▶ **What you will do**:
Every line below must come back exactly as it stands, with the images omitted.

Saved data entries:
○ ○ ○

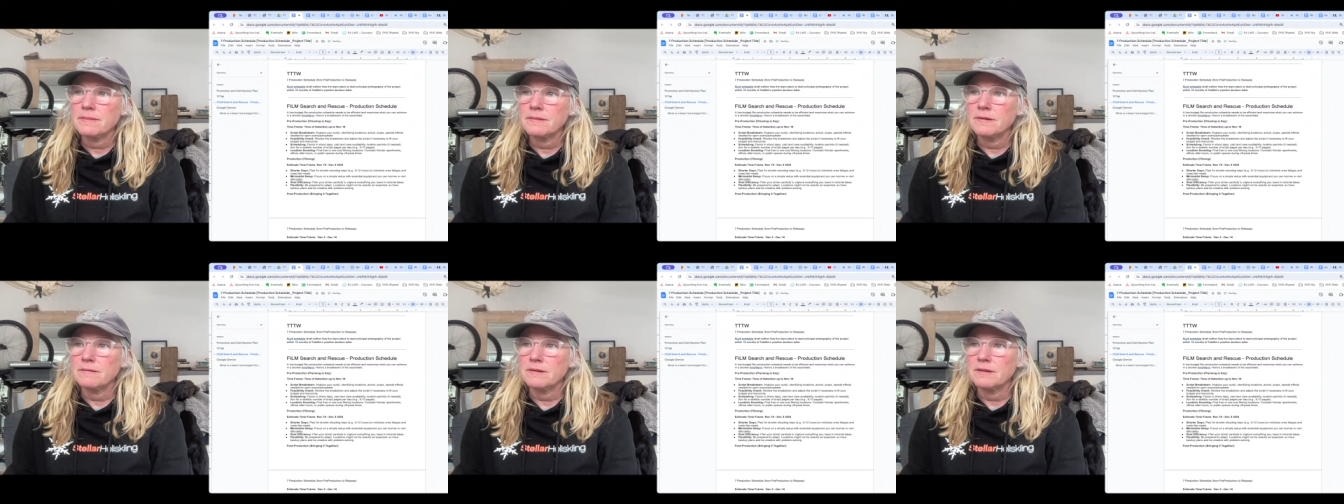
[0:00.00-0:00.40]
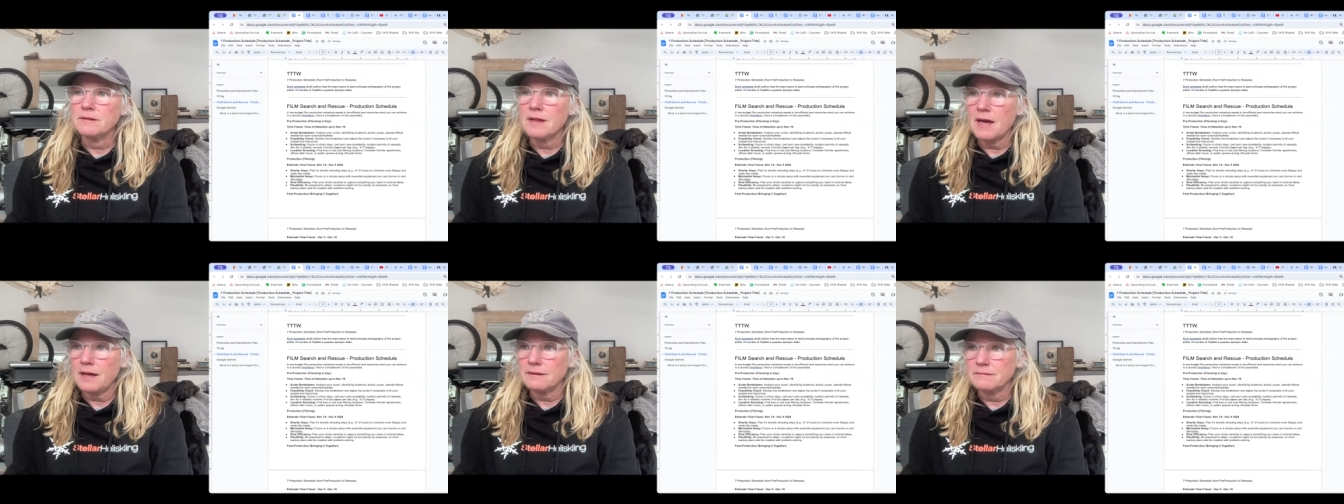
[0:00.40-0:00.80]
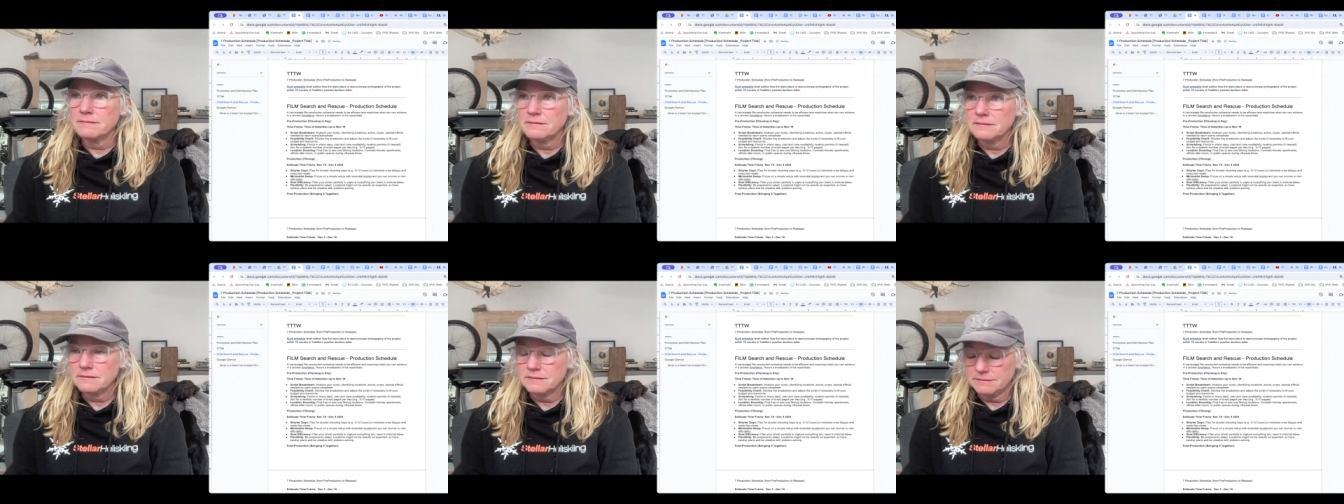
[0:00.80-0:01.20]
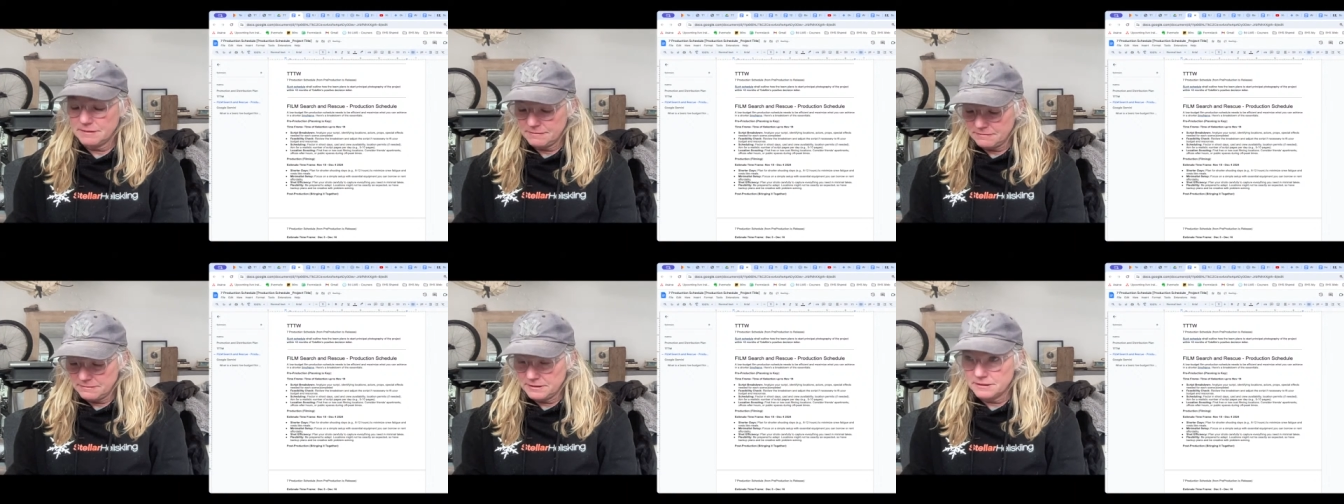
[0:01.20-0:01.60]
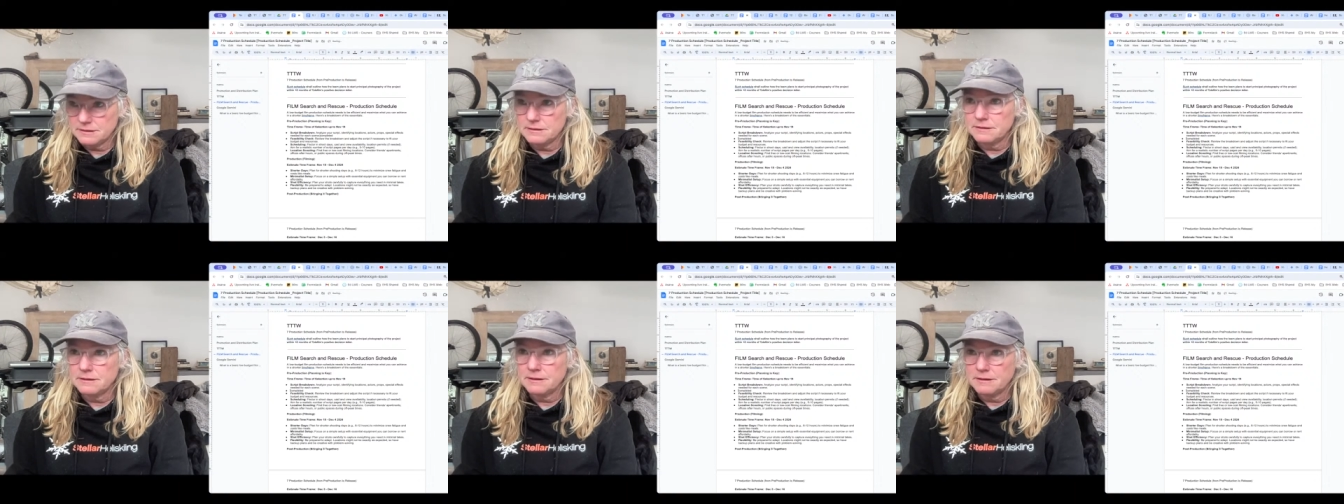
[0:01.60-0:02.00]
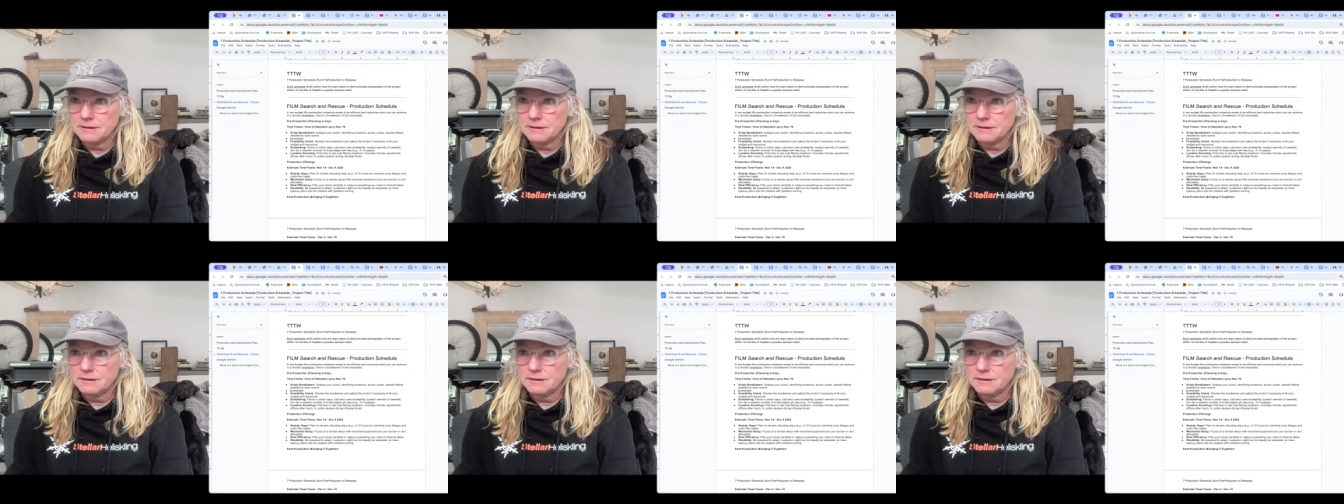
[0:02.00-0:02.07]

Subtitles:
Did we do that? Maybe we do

○ ○ ○

▶ **Reply**:
[0:00.00-0:00.40]
[0:00.40-0:00.80]
[0:00.80-0:01.20]
[0:01.20-0:01.60]
[0:01.60-0:02.00]
[0:02.00-0:02.07]

Subtitles:
Did we do that? Maybe we do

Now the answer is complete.